*** The data Section Begins ***

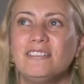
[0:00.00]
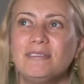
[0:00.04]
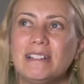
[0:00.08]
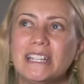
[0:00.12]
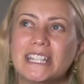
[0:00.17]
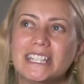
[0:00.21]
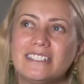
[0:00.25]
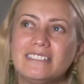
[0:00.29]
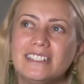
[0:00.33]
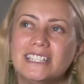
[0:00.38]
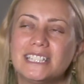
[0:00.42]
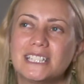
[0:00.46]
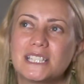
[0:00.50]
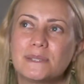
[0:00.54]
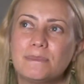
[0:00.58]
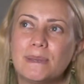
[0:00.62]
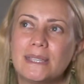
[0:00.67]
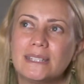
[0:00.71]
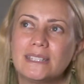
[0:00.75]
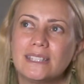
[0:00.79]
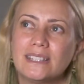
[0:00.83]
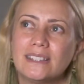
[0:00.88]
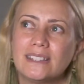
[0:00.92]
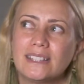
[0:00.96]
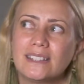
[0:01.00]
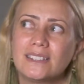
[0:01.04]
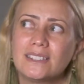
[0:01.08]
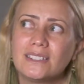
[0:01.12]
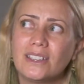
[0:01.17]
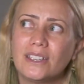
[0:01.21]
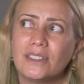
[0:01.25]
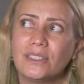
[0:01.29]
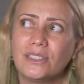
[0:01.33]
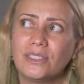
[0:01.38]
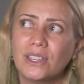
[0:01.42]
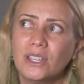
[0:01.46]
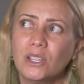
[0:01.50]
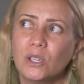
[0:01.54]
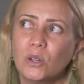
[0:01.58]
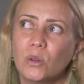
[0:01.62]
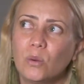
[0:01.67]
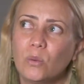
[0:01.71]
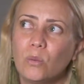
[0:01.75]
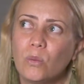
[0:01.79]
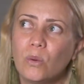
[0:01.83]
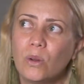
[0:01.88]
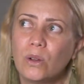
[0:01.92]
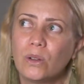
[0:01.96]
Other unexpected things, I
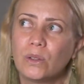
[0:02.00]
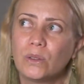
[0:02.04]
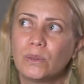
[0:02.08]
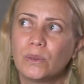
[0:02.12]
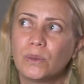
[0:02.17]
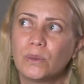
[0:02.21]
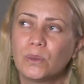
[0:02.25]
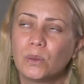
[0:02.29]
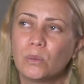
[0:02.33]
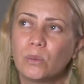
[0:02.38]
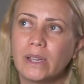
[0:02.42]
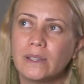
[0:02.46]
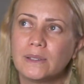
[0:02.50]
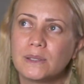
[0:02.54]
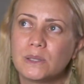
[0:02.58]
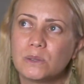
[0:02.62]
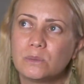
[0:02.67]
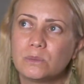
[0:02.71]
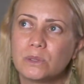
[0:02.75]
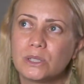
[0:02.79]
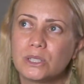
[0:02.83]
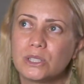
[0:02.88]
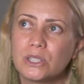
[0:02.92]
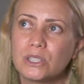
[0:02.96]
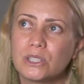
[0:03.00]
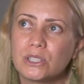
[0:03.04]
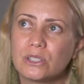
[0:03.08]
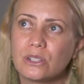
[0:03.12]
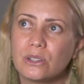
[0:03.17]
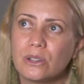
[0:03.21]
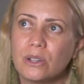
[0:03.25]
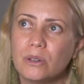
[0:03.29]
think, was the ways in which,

*** The data Section Ends ***

Repeat the records above verbatim, dropping the pictures.

* _Reply_
[0:00.00]
[0:00.04]
[0:00.08]
[0:00.12]
[0:00.17]
[0:00.21]
[0:00.25]
[0:00.29]
[0:00.33]
[0:00.38]
[0:00.42]
[0:00.46]
[0:00.50]
[0:00.54]
[0:00.58]
[0:00.62]
[0:00.67]
[0:00.71]
[0:00.75]
[0:00.79]
[0:00.83]
[0:00.88]
[0:00.92]
[0:00.96]
[0:01.00]
[0:01.04]
[0:01.08]
[0:01.12]
[0:01.17]
[0:01.21]
[0:01.25]
[0:01.29]
[0:01.33]
[0:01.38]
[0:01.42]
[0:01.46]
[0:01.50]
[0:01.54]
[0:01.58]
[0:01.62]
[0:01.67]
[0:01.71]
[0:01.75]
[0:01.79]
[0:01.83]
[0:01.88]
[0:01.92]
[0:01.96]
Other unexpected things, I
[0:02.00]
[0:02.04]
[0:02.08]
[0:02.12]
[0:02.17]
[0:02.21]
[0:02.25]
[0:02.29]
[0:02.33]
[0:02.38]
[0:02.42]
[0:02.46]
[0:02.50]
[0:02.54]
[0:02.58]
[0:02.62]
[0:02.67]
[0:02.71]
[0:02.75]
[0:02.79]
[0:02.83]
[0:02.88]
[0:02.92]
[0:02.96]
[0:03.00]
[0:03.04]
[0:03.08]
[0:03.12]
[0:03.17]
[0:03.21]
[0:03.25]
[0:03.29]
think, was the ways in which,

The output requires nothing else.